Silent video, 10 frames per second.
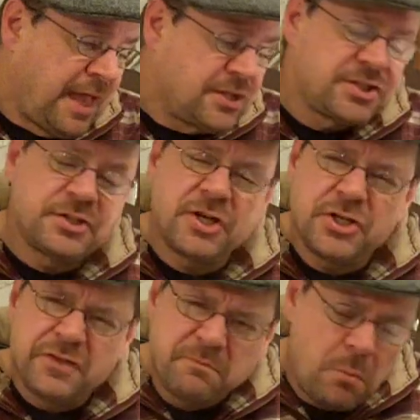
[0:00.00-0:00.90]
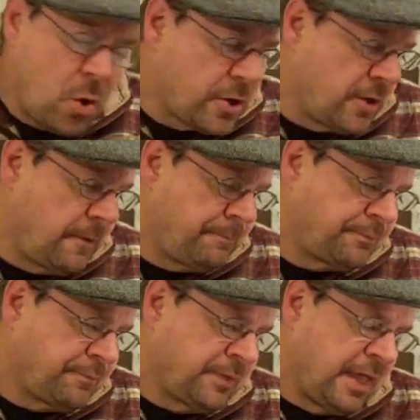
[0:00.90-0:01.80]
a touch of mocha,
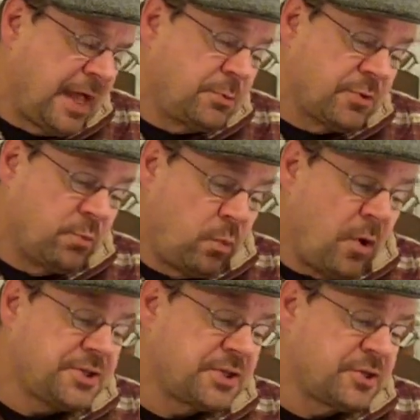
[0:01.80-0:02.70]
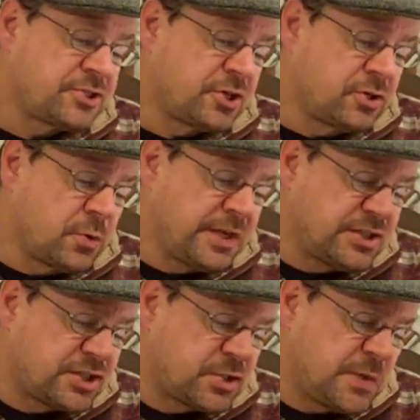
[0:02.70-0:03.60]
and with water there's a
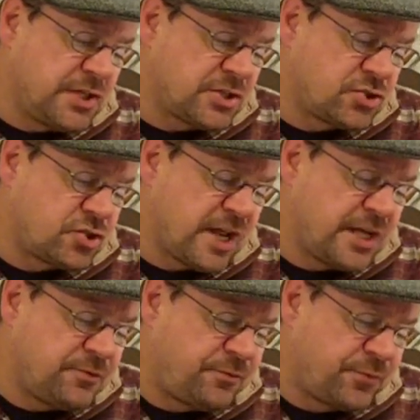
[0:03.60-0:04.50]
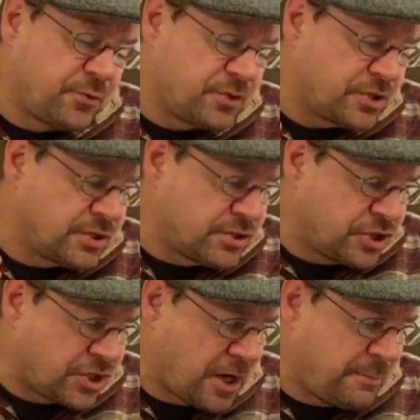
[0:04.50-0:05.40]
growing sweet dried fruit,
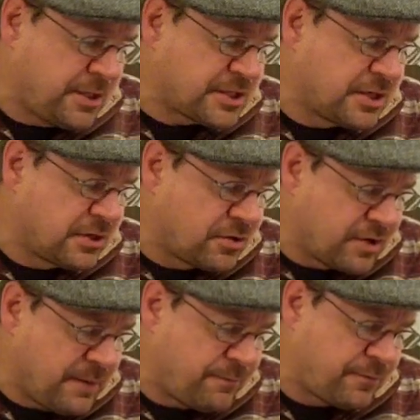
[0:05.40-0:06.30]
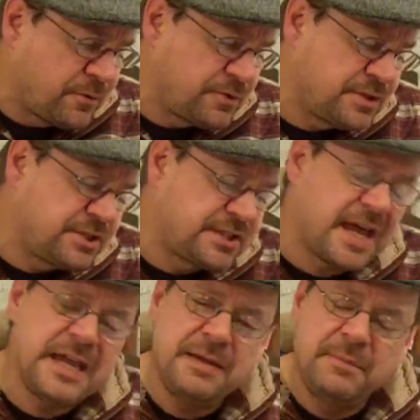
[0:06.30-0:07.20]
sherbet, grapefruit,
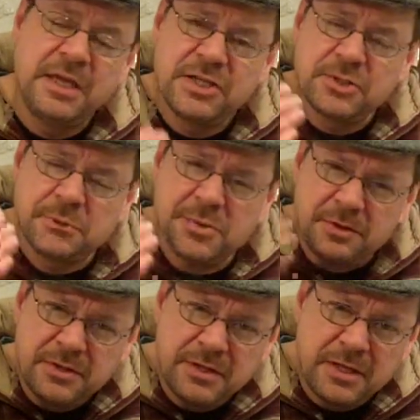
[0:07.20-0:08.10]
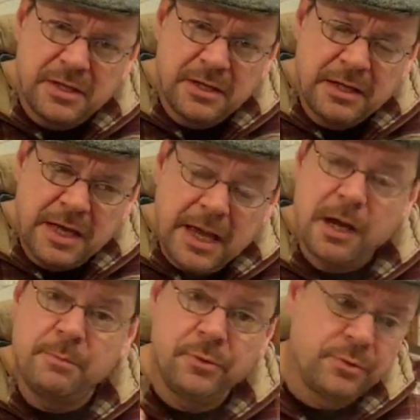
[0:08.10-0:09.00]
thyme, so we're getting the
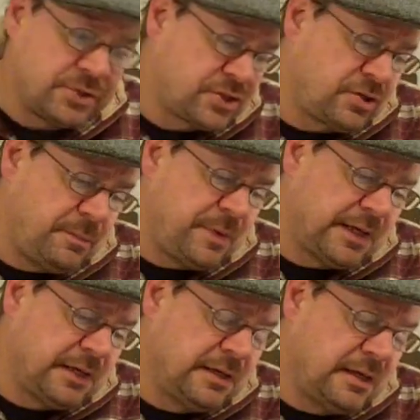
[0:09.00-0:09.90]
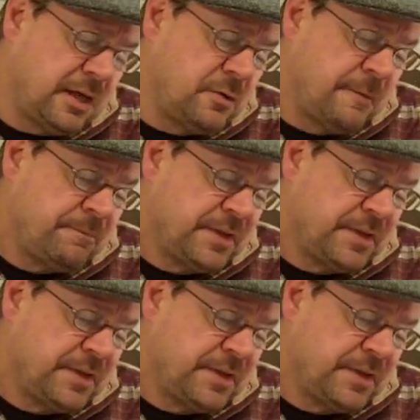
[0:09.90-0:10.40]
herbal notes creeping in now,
------------------------------------------------------------
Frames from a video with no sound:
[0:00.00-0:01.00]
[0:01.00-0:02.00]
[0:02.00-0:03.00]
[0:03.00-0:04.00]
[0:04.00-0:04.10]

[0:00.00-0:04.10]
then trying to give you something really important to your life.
------------------------------------------------------------
[TASK REQUIREMENTS]: Take each line above that holds the string "video" and copy it.

[PROBLEM SOLUTION]:
Silent video, 10 frames per second.
Frames from a video with no sound:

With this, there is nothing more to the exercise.